> **Problem to work on**: The listing that follows must be retyped exactly, without its pictures.

> **Data for analysis**:

#####

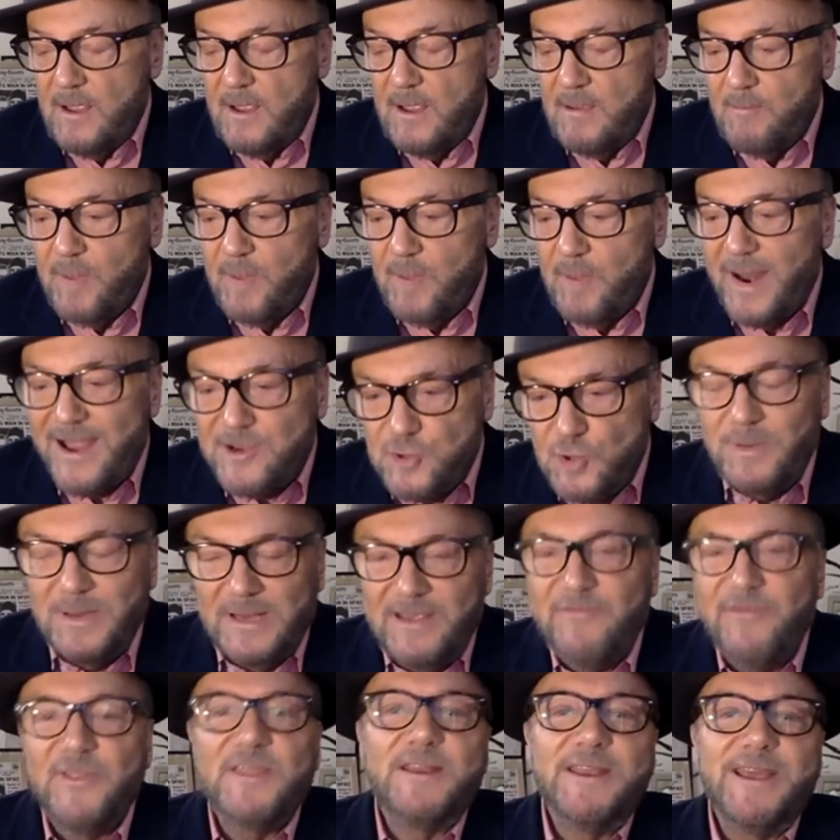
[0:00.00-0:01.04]
But I do
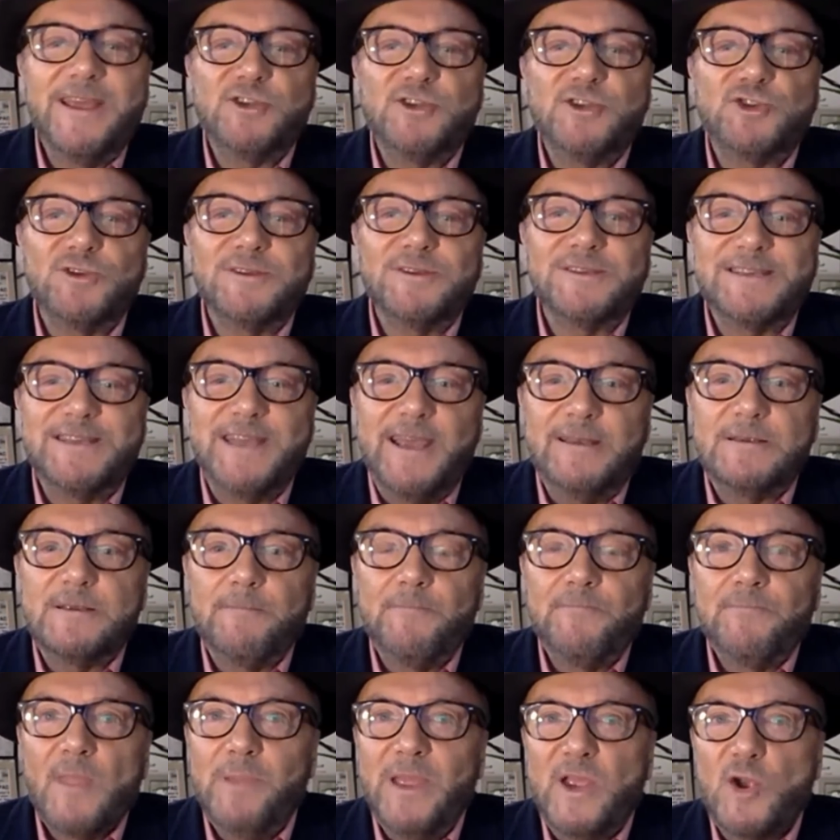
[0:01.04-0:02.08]
believe in the nation
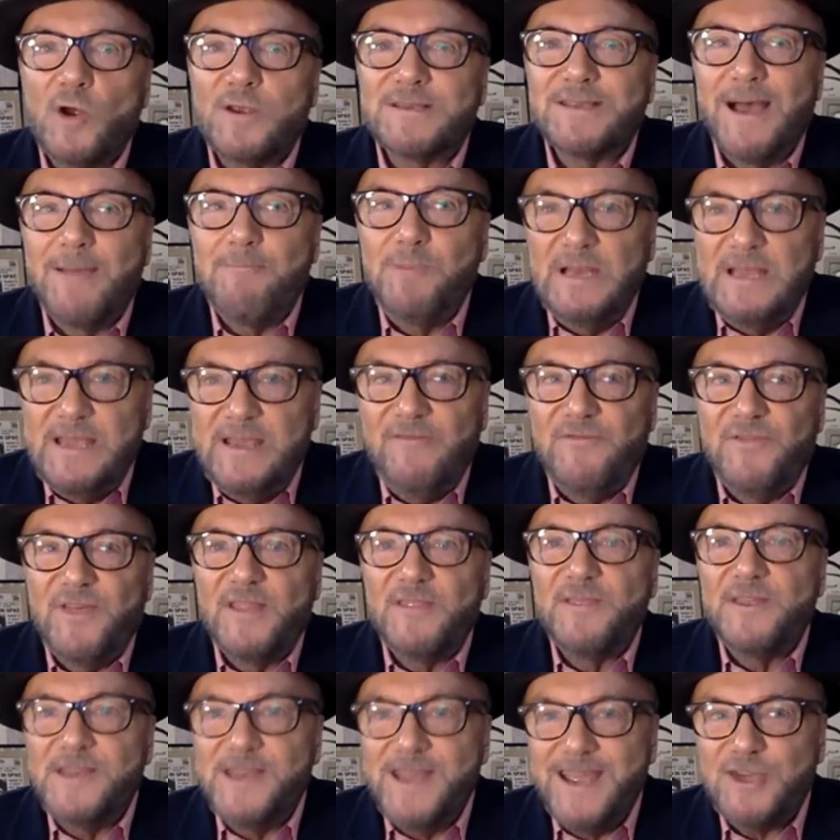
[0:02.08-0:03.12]
state because I
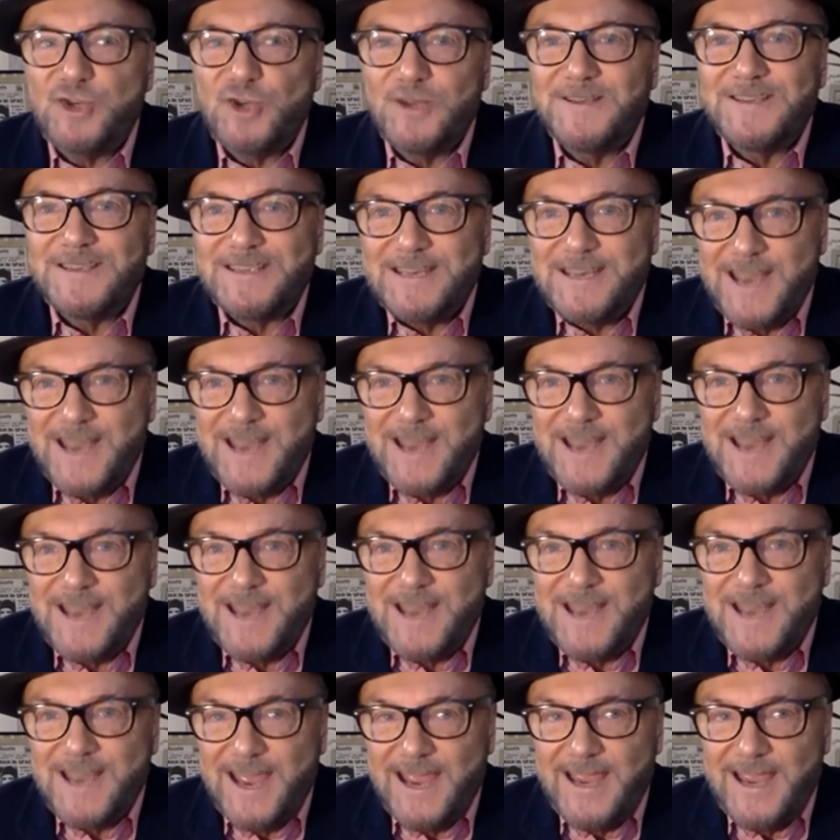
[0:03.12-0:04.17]
believe that the nation
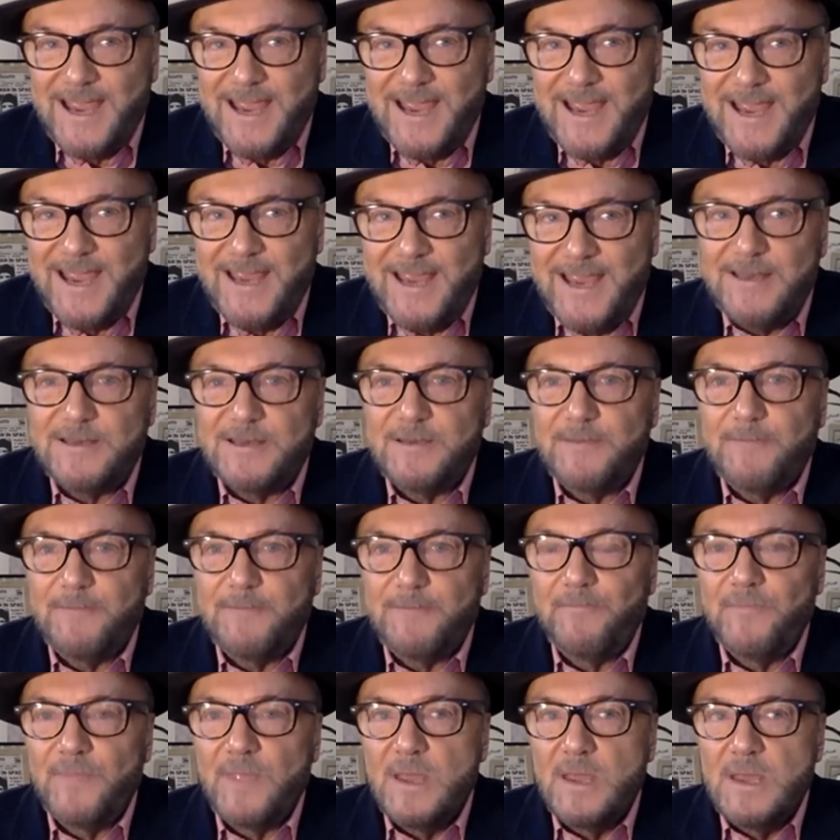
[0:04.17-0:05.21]
state
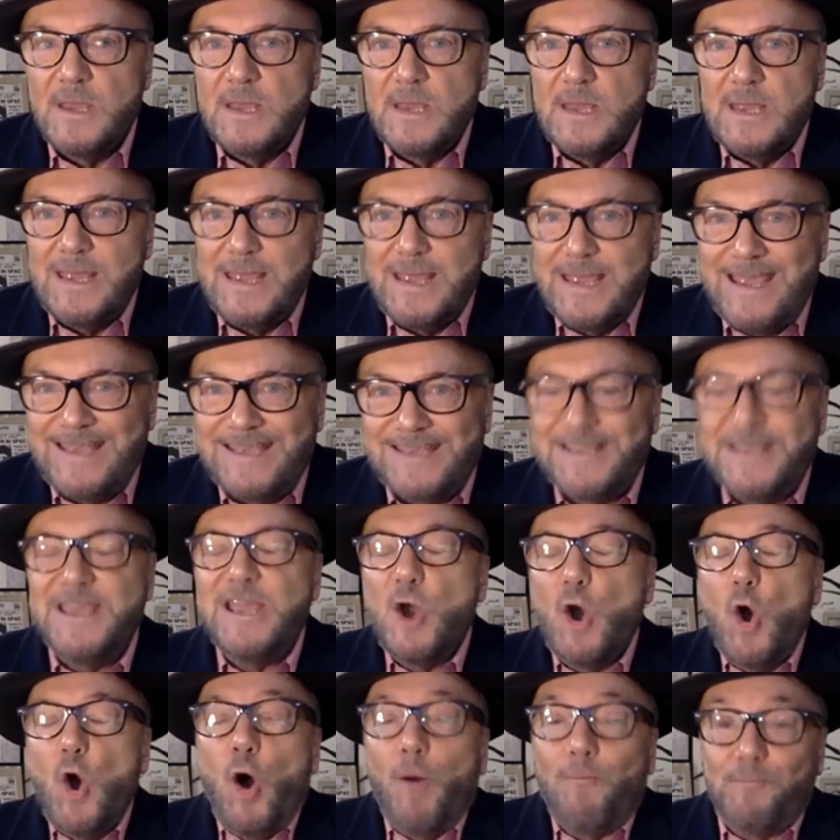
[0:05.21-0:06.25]
is
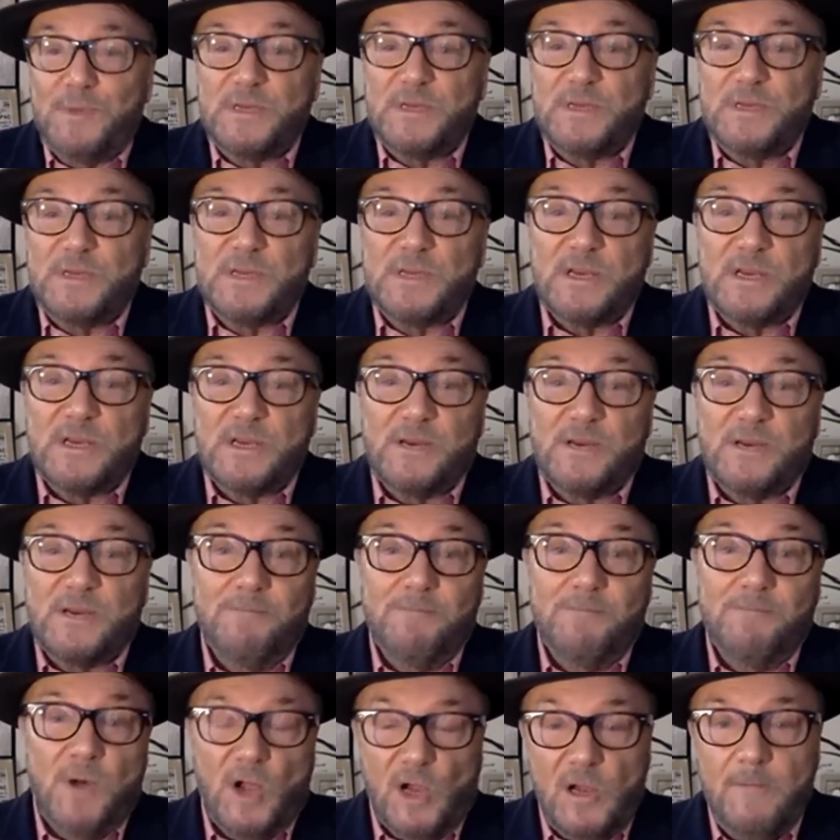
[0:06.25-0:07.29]
the
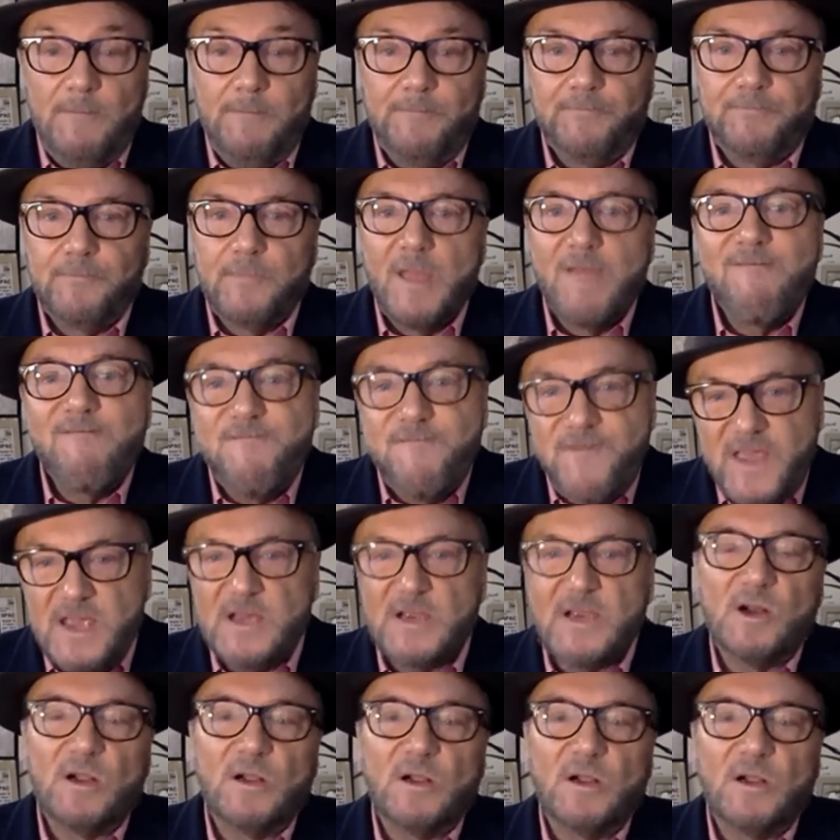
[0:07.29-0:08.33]
optimal
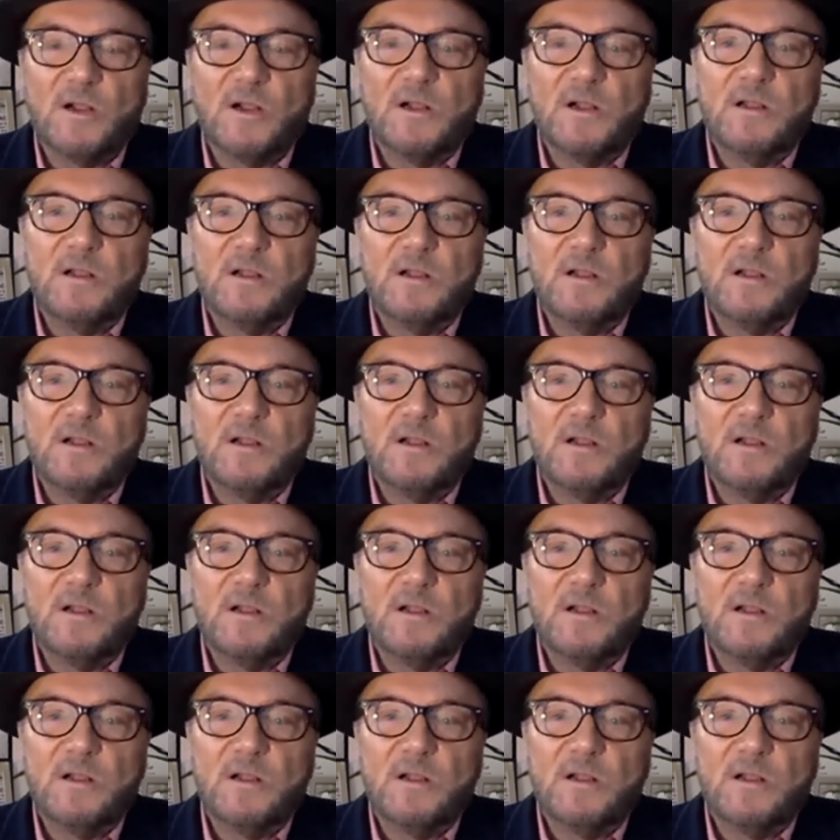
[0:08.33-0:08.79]
vehicle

#####

> **Response area**:
[0:00.00-0:01.04]
But I do
[0:01.04-0:02.08]
believe in the nation
[0:02.08-0:03.12]
state because I
[0:03.12-0:04.17]
believe that the nation
[0:04.17-0:05.21]
state
[0:05.21-0:06.25]
is
[0:06.25-0:07.29]
the
[0:07.29-0:08.33]
optimal
[0:08.33-0:08.79]
vehicle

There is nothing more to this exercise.